• The data:
════════════════
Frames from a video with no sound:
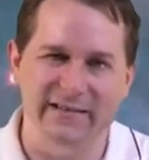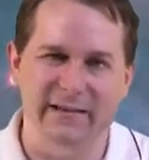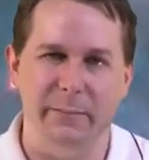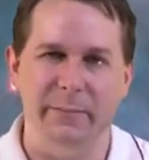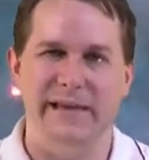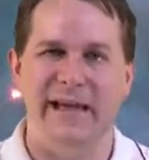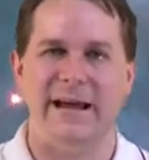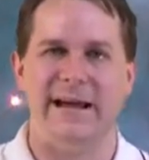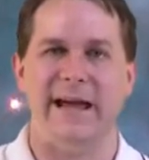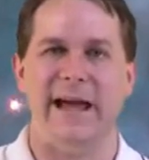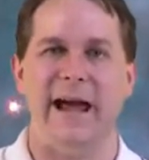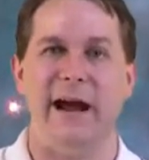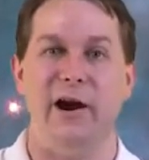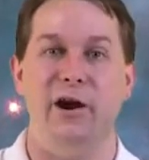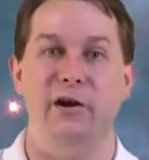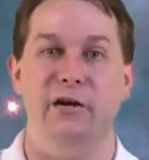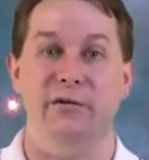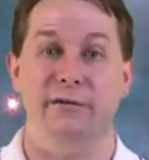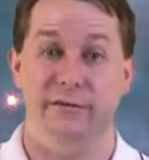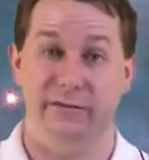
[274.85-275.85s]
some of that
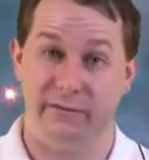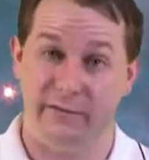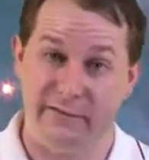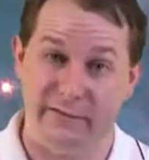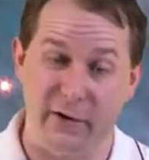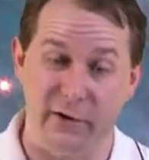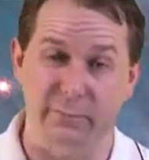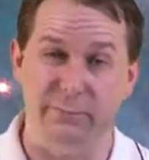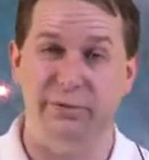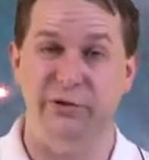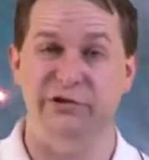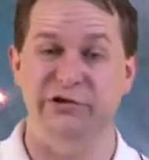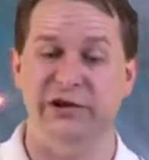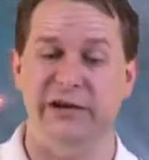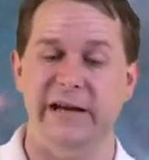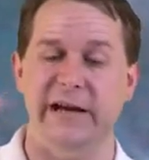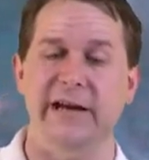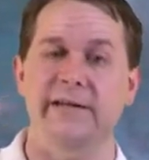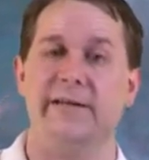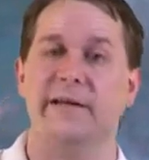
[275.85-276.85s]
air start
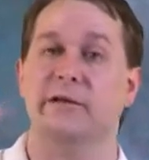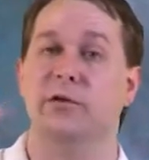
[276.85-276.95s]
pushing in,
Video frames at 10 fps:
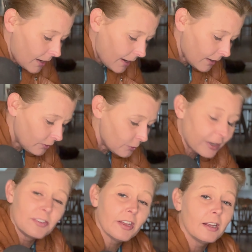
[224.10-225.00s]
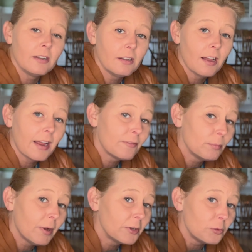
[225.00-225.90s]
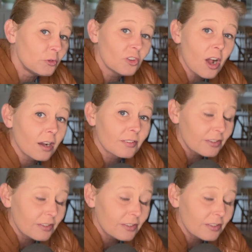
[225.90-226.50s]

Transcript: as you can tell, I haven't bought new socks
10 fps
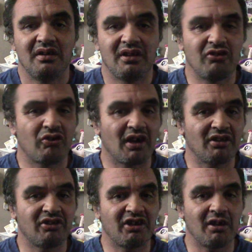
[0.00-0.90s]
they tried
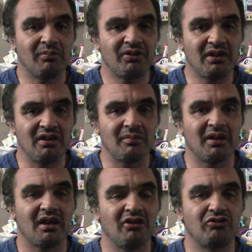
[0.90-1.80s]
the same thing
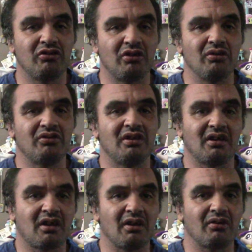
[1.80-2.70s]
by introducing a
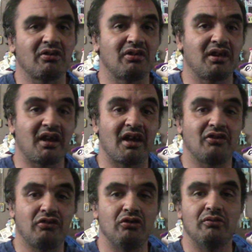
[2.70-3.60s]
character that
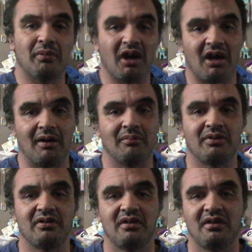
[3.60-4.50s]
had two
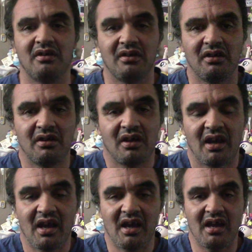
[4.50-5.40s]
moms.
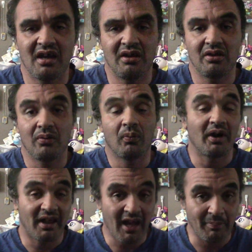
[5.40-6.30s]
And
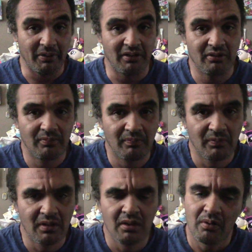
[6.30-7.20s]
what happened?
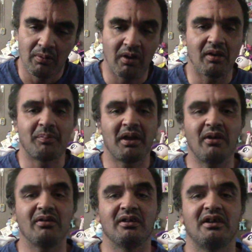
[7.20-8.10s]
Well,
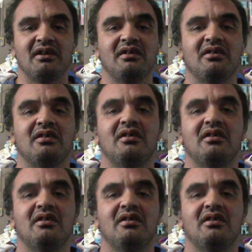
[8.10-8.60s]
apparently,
════════════════
• Problem requirements: Only the text of the records is to be reproduced exactly; skip the pictures.

• Output for this task:
Frames from a video with no sound:
[274.85-275.85s]
some of that
[275.85-276.85s]
air start
[276.85-276.95s]
pushing in,
Video frames at 10 fps:
[224.10-225.00s]
[225.00-225.90s]
[225.90-226.50s]

Transcript: as you can tell, I haven't bought new socks
10 fps
[0.00-0.90s]
they tried
[0.90-1.80s]
the same thing
[1.80-2.70s]
by introducing a
[2.70-3.60s]
character that
[3.60-4.50s]
had two
[4.50-5.40s]
moms.
[5.40-6.30s]
And
[6.30-7.20s]
what happened?
[7.20-8.10s]
Well,
[8.10-8.60s]
apparently,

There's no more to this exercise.